MMP means Labour could still govern
Because New Zealand is using Mixed member proportional (MMP) as the voting system in General Elections, there is a real prospect that the underdog political parties could form the next Government.
Basically when a voter goes to the polling booth they have two choices: one for the MP to represent their area and one for the party they support. Based on the percentage of party vote, that calculates the amount of seats each party gets. And currently, New Zealand is under rule from a Labour-led Government which includes other minor parties as New Zealand First, UnitedFuture, and others to a smaller extent.
Labour got more support than National did in the 2005 election and managed to get a coaltition together to control the majority of seats.
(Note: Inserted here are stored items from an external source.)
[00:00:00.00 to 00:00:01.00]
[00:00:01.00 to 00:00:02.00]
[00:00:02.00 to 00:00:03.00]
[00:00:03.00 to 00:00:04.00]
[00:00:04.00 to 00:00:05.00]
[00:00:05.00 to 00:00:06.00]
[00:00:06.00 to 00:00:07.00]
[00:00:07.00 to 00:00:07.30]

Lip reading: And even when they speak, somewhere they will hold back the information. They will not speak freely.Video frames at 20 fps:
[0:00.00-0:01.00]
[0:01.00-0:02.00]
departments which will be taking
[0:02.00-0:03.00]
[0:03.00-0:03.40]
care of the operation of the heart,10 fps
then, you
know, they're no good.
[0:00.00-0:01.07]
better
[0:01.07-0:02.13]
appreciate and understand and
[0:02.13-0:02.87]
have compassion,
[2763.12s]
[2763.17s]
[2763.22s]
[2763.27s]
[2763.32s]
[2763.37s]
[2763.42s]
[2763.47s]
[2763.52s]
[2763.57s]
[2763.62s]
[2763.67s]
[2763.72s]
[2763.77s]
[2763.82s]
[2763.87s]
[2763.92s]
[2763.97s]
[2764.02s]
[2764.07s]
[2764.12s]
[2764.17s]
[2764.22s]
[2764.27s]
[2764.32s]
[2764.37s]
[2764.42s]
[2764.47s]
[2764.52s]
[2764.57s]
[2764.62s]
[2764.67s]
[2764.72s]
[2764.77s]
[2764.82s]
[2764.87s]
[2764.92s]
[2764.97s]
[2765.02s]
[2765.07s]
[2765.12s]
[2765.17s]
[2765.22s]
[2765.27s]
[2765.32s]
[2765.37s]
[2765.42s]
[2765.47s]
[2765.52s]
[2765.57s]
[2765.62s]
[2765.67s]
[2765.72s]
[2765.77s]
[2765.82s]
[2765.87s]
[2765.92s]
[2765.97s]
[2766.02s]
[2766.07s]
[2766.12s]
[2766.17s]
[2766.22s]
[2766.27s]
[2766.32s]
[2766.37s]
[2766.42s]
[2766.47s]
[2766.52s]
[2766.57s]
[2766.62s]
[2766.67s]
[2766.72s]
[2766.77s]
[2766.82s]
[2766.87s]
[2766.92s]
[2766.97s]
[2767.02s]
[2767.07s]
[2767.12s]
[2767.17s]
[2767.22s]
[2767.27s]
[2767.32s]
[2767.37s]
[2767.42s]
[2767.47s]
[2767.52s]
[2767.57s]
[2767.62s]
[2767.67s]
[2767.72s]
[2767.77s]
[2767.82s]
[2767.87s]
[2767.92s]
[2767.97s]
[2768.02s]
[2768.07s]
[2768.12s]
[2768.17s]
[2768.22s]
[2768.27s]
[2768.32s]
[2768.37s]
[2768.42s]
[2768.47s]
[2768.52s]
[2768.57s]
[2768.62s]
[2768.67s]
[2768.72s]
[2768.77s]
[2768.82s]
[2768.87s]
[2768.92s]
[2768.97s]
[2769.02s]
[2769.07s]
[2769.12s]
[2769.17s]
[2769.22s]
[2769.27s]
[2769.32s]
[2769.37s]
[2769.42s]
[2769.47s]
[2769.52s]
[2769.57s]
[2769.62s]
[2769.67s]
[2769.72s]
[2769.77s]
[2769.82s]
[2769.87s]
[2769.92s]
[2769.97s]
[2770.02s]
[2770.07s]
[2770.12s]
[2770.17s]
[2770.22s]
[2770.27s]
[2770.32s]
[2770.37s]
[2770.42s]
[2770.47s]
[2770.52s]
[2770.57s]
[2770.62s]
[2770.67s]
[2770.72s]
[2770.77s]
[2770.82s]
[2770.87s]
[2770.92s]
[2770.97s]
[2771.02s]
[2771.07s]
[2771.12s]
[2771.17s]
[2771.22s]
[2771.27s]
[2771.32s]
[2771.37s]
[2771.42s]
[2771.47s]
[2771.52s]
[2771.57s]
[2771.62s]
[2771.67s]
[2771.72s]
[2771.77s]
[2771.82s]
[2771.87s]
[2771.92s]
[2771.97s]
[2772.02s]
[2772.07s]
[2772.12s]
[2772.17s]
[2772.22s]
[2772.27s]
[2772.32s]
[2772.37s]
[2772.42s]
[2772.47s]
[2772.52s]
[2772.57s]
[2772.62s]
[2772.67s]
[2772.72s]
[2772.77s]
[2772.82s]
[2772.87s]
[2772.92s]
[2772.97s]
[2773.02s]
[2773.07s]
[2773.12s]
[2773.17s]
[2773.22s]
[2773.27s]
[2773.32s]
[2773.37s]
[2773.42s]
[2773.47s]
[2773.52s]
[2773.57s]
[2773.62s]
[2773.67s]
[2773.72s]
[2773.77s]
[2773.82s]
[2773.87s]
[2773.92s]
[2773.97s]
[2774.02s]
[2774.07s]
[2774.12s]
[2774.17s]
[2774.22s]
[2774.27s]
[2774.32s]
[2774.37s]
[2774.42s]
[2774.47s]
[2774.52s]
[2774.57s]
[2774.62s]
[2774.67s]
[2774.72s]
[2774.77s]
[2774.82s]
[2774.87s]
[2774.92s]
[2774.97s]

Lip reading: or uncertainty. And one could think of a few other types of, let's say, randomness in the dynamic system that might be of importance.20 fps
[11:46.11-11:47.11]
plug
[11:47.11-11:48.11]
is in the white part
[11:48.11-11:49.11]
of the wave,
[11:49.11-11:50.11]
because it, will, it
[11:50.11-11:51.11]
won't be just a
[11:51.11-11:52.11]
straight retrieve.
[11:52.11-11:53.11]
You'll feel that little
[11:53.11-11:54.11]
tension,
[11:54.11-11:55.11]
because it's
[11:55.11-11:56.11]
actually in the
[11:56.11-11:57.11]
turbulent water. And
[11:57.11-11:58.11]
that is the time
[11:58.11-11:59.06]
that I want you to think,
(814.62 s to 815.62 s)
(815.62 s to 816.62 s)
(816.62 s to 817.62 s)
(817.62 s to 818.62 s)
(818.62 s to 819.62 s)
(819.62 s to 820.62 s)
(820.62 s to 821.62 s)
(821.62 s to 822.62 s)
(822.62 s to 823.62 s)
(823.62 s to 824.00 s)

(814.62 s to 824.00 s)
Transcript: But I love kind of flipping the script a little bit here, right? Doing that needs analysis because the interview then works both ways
Because of MMP, the other minor parties play a much bigger role; coalitions are vital to power.
Let’s look at that scenario though. If Labour did have confidence of the house albeit National had the biggest party vote share, I suspect there would be quite an upset (except those who support Labour, and other left-wing parties). Mainly because the swinging voters wanted a change from left-wing to right-wing, yet the socialists were able to crawl back to power. Labour could still manage to get a coalition together with at least New Zealand First, Greens, and Progressives. The latter will win at least one seat, and with the Greens polling as high as 11% – New Zealand First looks unlikely to make it into Parliament again – it could be possible.
November 8 will show us. And, if you live in New Zealand, make sure you’re able to vote on election day.